To do: Give back the data exactly, with no images.

[Records excerpted from a collection]
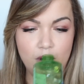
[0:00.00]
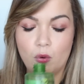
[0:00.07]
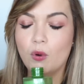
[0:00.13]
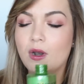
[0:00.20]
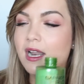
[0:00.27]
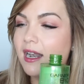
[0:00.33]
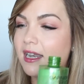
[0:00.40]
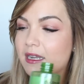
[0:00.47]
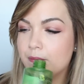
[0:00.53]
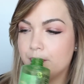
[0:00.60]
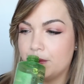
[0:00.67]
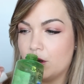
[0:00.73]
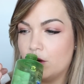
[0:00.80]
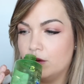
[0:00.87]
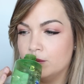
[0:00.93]
Huele a
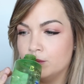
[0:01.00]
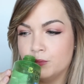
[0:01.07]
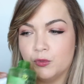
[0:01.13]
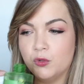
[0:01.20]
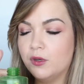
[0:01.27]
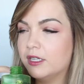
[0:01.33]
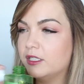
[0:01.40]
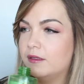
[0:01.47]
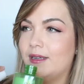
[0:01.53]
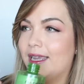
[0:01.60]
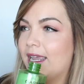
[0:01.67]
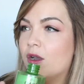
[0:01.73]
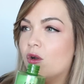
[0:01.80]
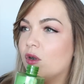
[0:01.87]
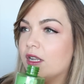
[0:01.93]
limpio. Nunca
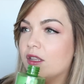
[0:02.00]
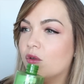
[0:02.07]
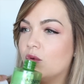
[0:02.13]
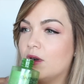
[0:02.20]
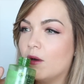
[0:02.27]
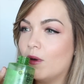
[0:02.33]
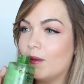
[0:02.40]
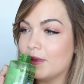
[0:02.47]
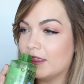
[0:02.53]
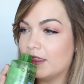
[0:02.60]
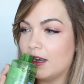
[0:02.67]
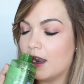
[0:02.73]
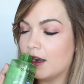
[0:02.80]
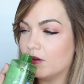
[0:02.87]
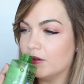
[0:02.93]
he olido un agua
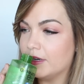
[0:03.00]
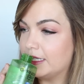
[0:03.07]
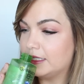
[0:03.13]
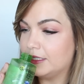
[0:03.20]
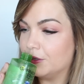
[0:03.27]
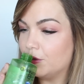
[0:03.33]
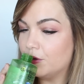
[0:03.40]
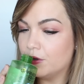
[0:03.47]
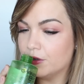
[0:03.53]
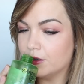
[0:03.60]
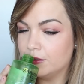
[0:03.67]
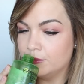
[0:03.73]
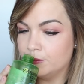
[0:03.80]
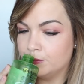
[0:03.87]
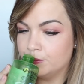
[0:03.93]
micelar con este
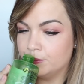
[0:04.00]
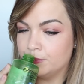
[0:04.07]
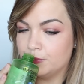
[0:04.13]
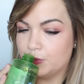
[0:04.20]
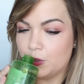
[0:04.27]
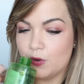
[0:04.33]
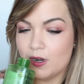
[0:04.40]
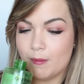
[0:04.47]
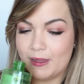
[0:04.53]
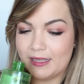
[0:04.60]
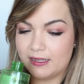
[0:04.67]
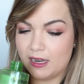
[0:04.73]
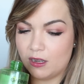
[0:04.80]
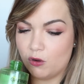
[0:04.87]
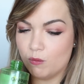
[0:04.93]
olor. Tiene una
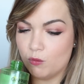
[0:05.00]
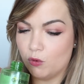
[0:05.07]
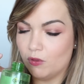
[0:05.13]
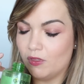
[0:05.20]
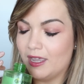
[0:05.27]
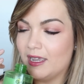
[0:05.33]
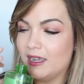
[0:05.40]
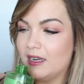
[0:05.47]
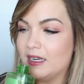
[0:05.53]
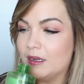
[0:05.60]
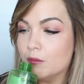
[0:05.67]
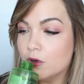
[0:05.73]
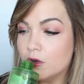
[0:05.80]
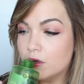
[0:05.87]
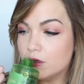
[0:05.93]
mezcla como de
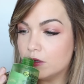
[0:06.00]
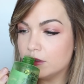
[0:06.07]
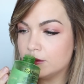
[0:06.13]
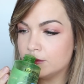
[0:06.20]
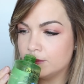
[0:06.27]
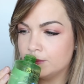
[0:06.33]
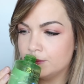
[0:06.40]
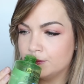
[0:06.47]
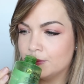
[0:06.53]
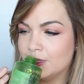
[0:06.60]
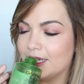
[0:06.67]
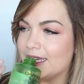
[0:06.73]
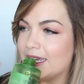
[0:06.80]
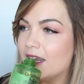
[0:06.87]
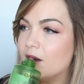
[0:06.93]
limón,
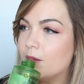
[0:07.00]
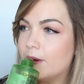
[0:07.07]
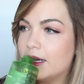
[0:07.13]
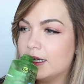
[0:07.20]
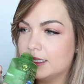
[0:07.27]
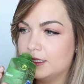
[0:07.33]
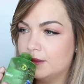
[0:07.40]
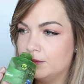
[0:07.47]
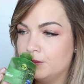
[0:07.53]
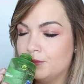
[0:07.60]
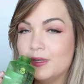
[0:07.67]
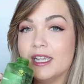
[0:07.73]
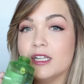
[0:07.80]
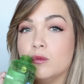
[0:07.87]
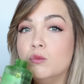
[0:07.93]
hierbas.
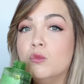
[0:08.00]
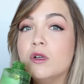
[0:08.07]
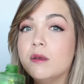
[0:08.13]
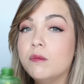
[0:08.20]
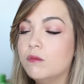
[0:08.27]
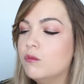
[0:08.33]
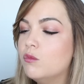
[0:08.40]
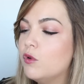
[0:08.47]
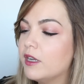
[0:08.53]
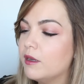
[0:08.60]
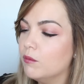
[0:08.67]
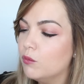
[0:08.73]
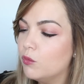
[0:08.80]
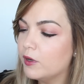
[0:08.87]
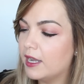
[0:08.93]
Es muy,
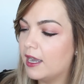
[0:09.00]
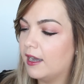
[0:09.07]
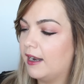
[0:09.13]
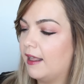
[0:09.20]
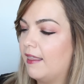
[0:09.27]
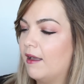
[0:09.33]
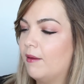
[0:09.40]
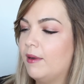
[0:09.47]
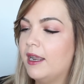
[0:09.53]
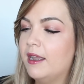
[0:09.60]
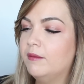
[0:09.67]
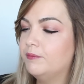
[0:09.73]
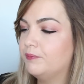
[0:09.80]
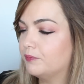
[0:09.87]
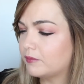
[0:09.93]
muy, muy agradable.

Your response:
[0:00.00]
[0:00.07]
[0:00.13]
[0:00.20]
[0:00.27]
[0:00.33]
[0:00.40]
[0:00.47]
[0:00.53]
[0:00.60]
[0:00.67]
[0:00.73]
[0:00.80]
[0:00.87]
[0:00.93]
Huele a
[0:01.00]
[0:01.07]
[0:01.13]
[0:01.20]
[0:01.27]
[0:01.33]
[0:01.40]
[0:01.47]
[0:01.53]
[0:01.60]
[0:01.67]
[0:01.73]
[0:01.80]
[0:01.87]
[0:01.93]
limpio. Nunca
[0:02.00]
[0:02.07]
[0:02.13]
[0:02.20]
[0:02.27]
[0:02.33]
[0:02.40]
[0:02.47]
[0:02.53]
[0:02.60]
[0:02.67]
[0:02.73]
[0:02.80]
[0:02.87]
[0:02.93]
he olido un agua
[0:03.00]
[0:03.07]
[0:03.13]
[0:03.20]
[0:03.27]
[0:03.33]
[0:03.40]
[0:03.47]
[0:03.53]
[0:03.60]
[0:03.67]
[0:03.73]
[0:03.80]
[0:03.87]
[0:03.93]
micelar con este
[0:04.00]
[0:04.07]
[0:04.13]
[0:04.20]
[0:04.27]
[0:04.33]
[0:04.40]
[0:04.47]
[0:04.53]
[0:04.60]
[0:04.67]
[0:04.73]
[0:04.80]
[0:04.87]
[0:04.93]
olor. Tiene una
[0:05.00]
[0:05.07]
[0:05.13]
[0:05.20]
[0:05.27]
[0:05.33]
[0:05.40]
[0:05.47]
[0:05.53]
[0:05.60]
[0:05.67]
[0:05.73]
[0:05.80]
[0:05.87]
[0:05.93]
mezcla como de
[0:06.00]
[0:06.07]
[0:06.13]
[0:06.20]
[0:06.27]
[0:06.33]
[0:06.40]
[0:06.47]
[0:06.53]
[0:06.60]
[0:06.67]
[0:06.73]
[0:06.80]
[0:06.87]
[0:06.93]
limón,
[0:07.00]
[0:07.07]
[0:07.13]
[0:07.20]
[0:07.27]
[0:07.33]
[0:07.40]
[0:07.47]
[0:07.53]
[0:07.60]
[0:07.67]
[0:07.73]
[0:07.80]
[0:07.87]
[0:07.93]
hierbas.
[0:08.00]
[0:08.07]
[0:08.13]
[0:08.20]
[0:08.27]
[0:08.33]
[0:08.40]
[0:08.47]
[0:08.53]
[0:08.60]
[0:08.67]
[0:08.73]
[0:08.80]
[0:08.87]
[0:08.93]
Es muy,
[0:09.00]
[0:09.07]
[0:09.13]
[0:09.20]
[0:09.27]
[0:09.33]
[0:09.40]
[0:09.47]
[0:09.53]
[0:09.60]
[0:09.67]
[0:09.73]
[0:09.80]
[0:09.87]
[0:09.93]
muy, muy agradable.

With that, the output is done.